TASK DIRECTIONS:
All lines in the records below from the line with "[0:00.60-0:00.80]" through the line with "Lip reading: is" are to be given again exactly, both ends included; the pictures are to be left out.

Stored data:
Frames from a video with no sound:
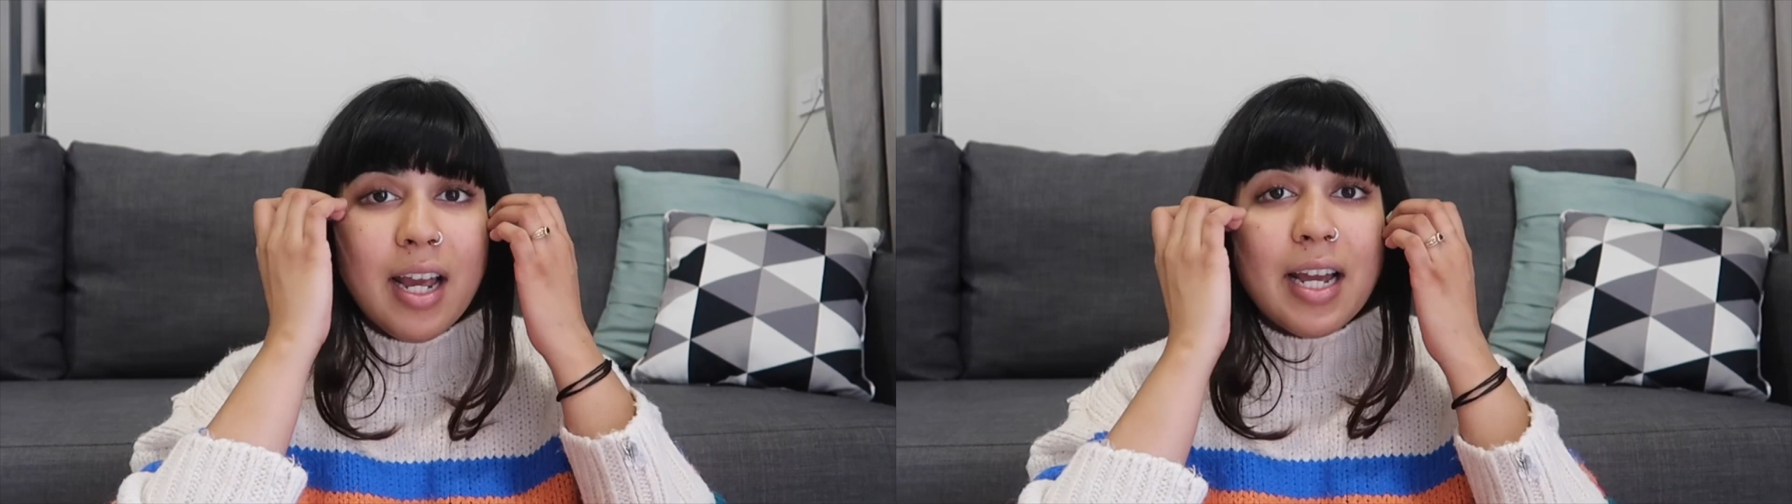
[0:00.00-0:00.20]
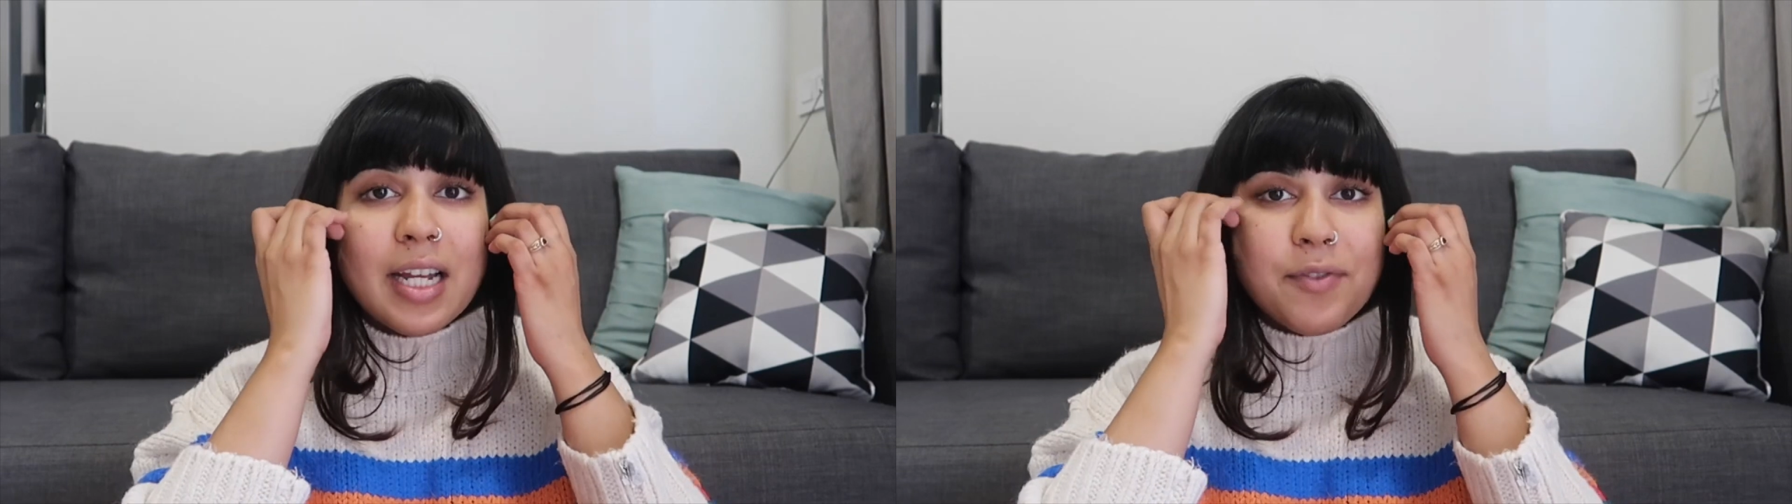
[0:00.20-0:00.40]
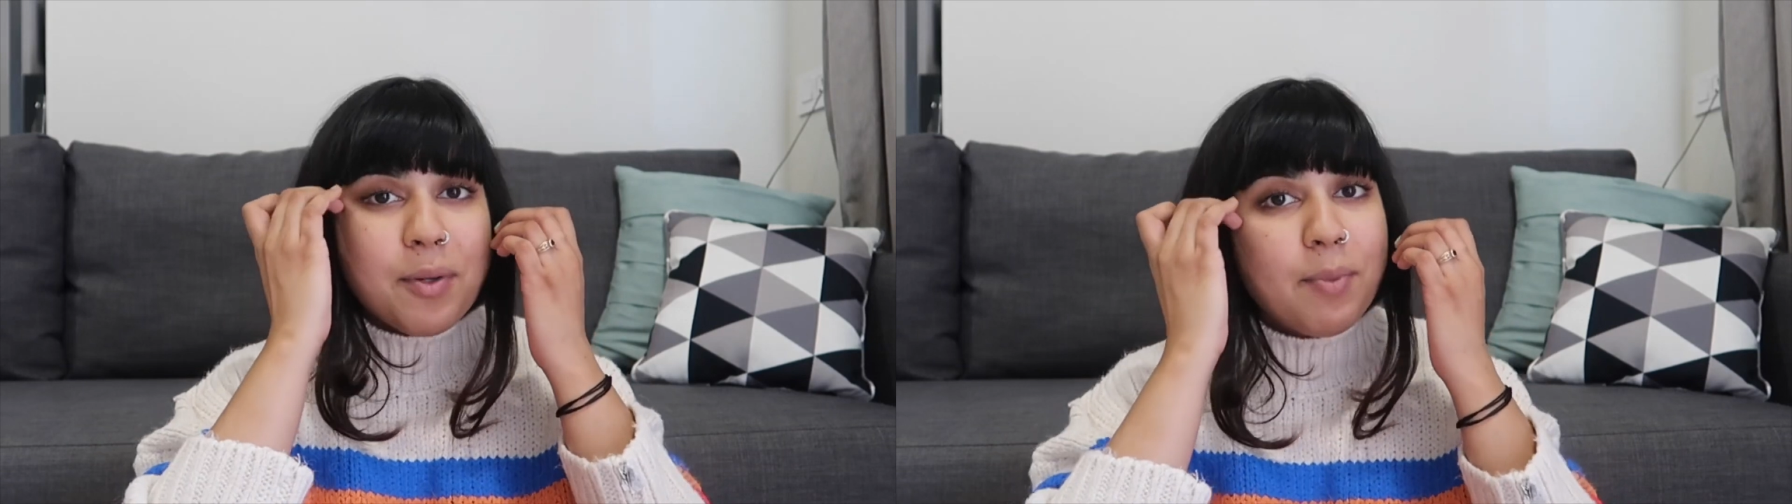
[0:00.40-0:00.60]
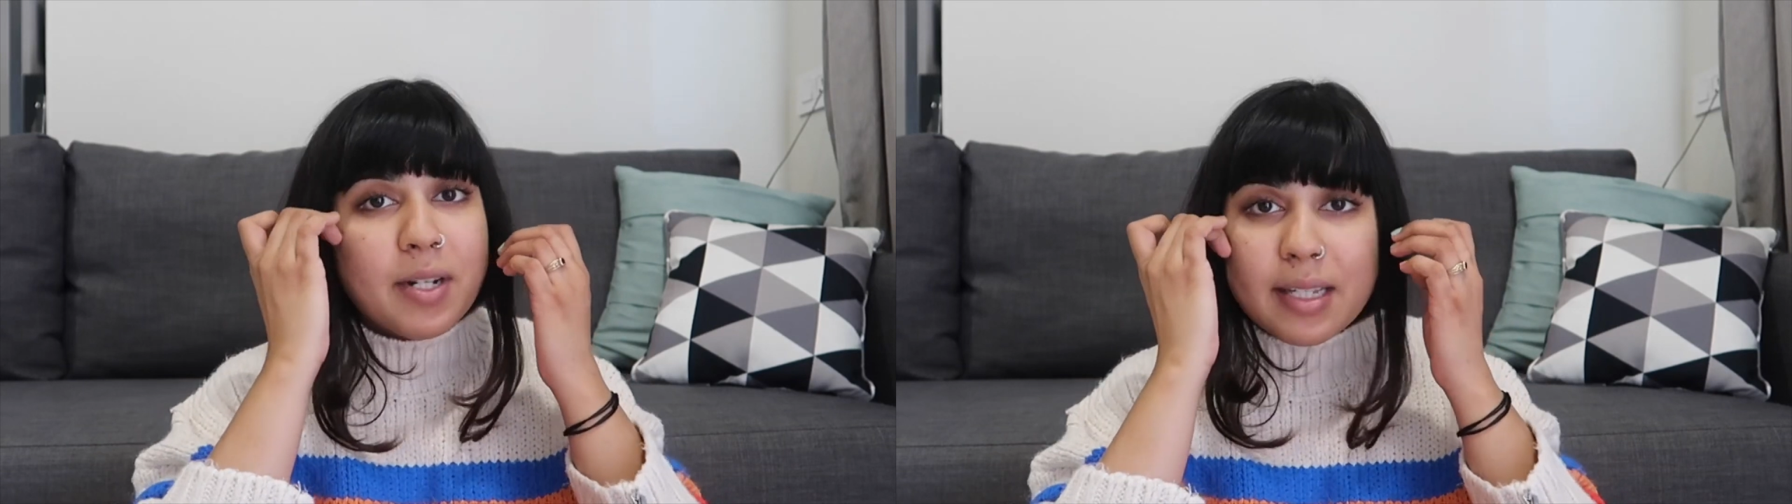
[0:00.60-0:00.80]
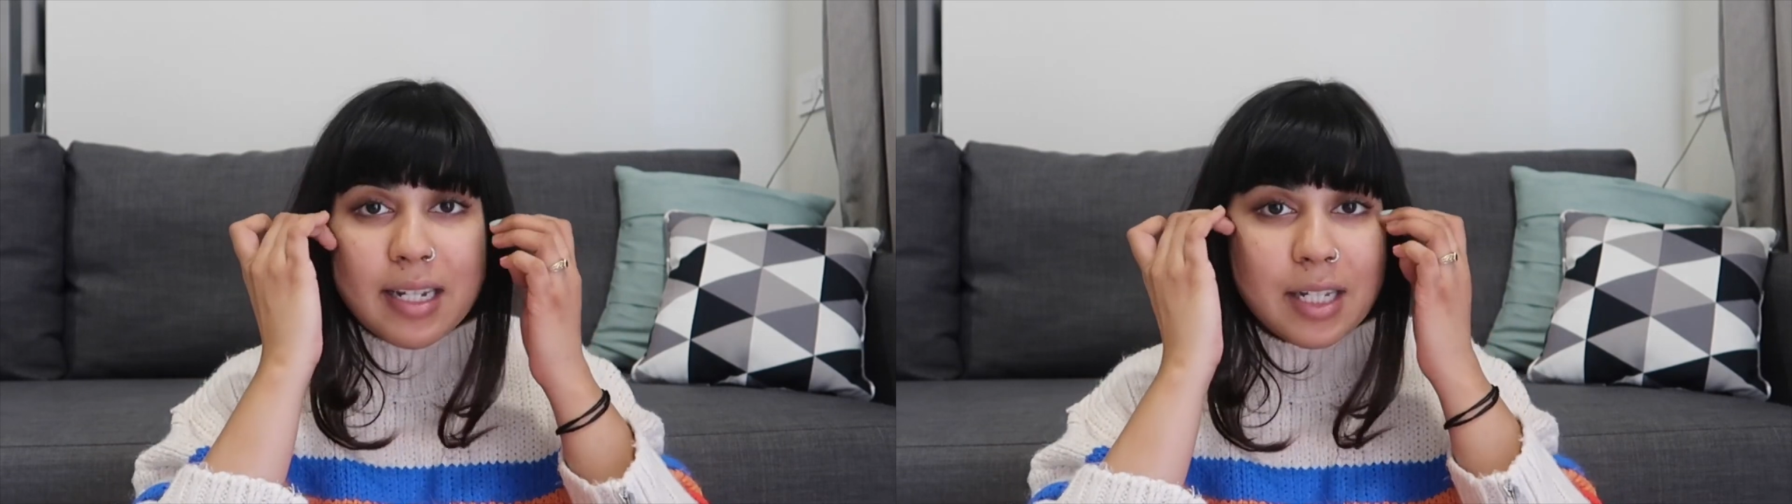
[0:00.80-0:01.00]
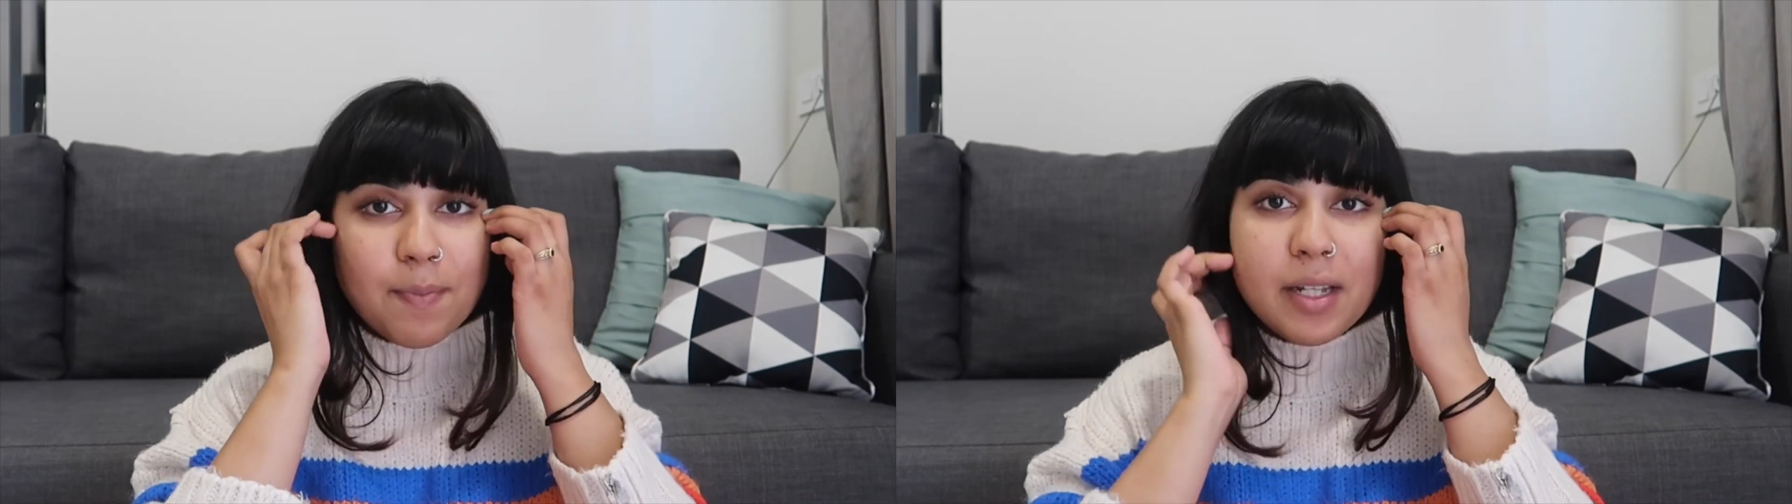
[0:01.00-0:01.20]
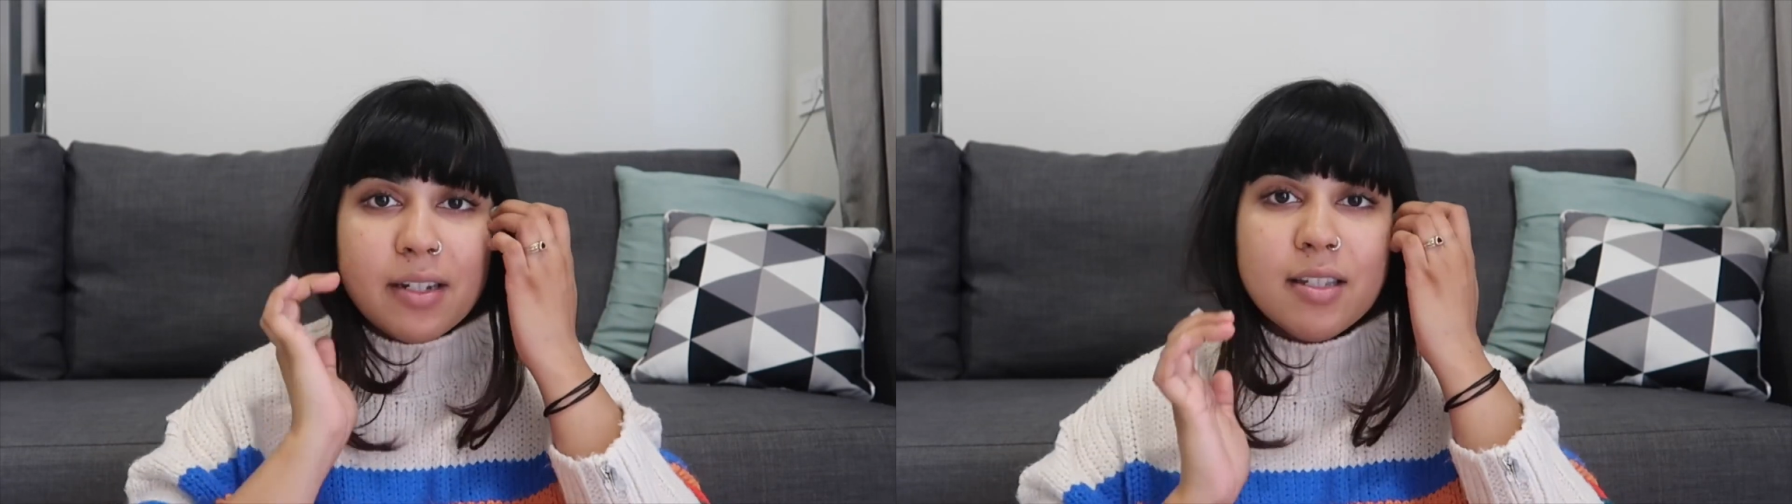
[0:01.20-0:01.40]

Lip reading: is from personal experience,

---

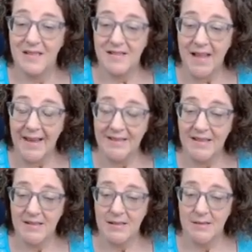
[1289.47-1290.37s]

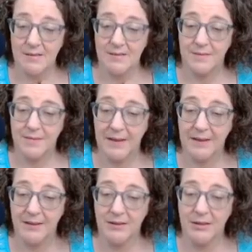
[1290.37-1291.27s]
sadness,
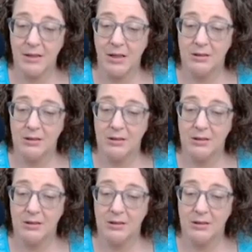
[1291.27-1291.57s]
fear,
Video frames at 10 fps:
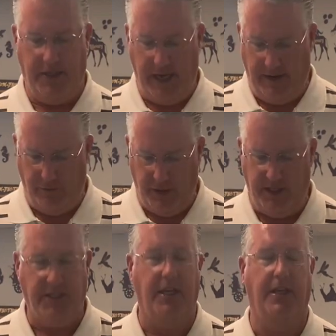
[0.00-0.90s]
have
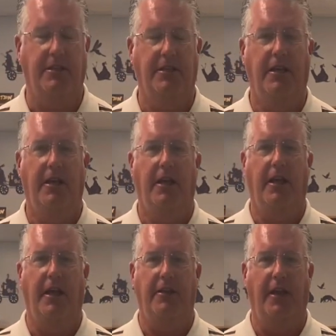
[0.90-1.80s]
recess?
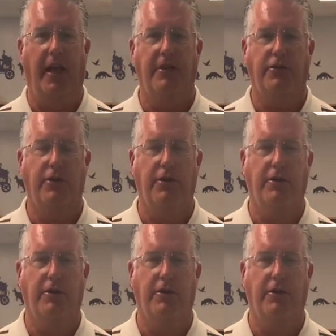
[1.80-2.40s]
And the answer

ANSWER TO THIS PROBLEM:
[0:00.60-0:00.80]
[0:00.80-0:01.00]
[0:01.00-0:01.20]
[0:01.20-0:01.40]

Lip reading: is from personal experience,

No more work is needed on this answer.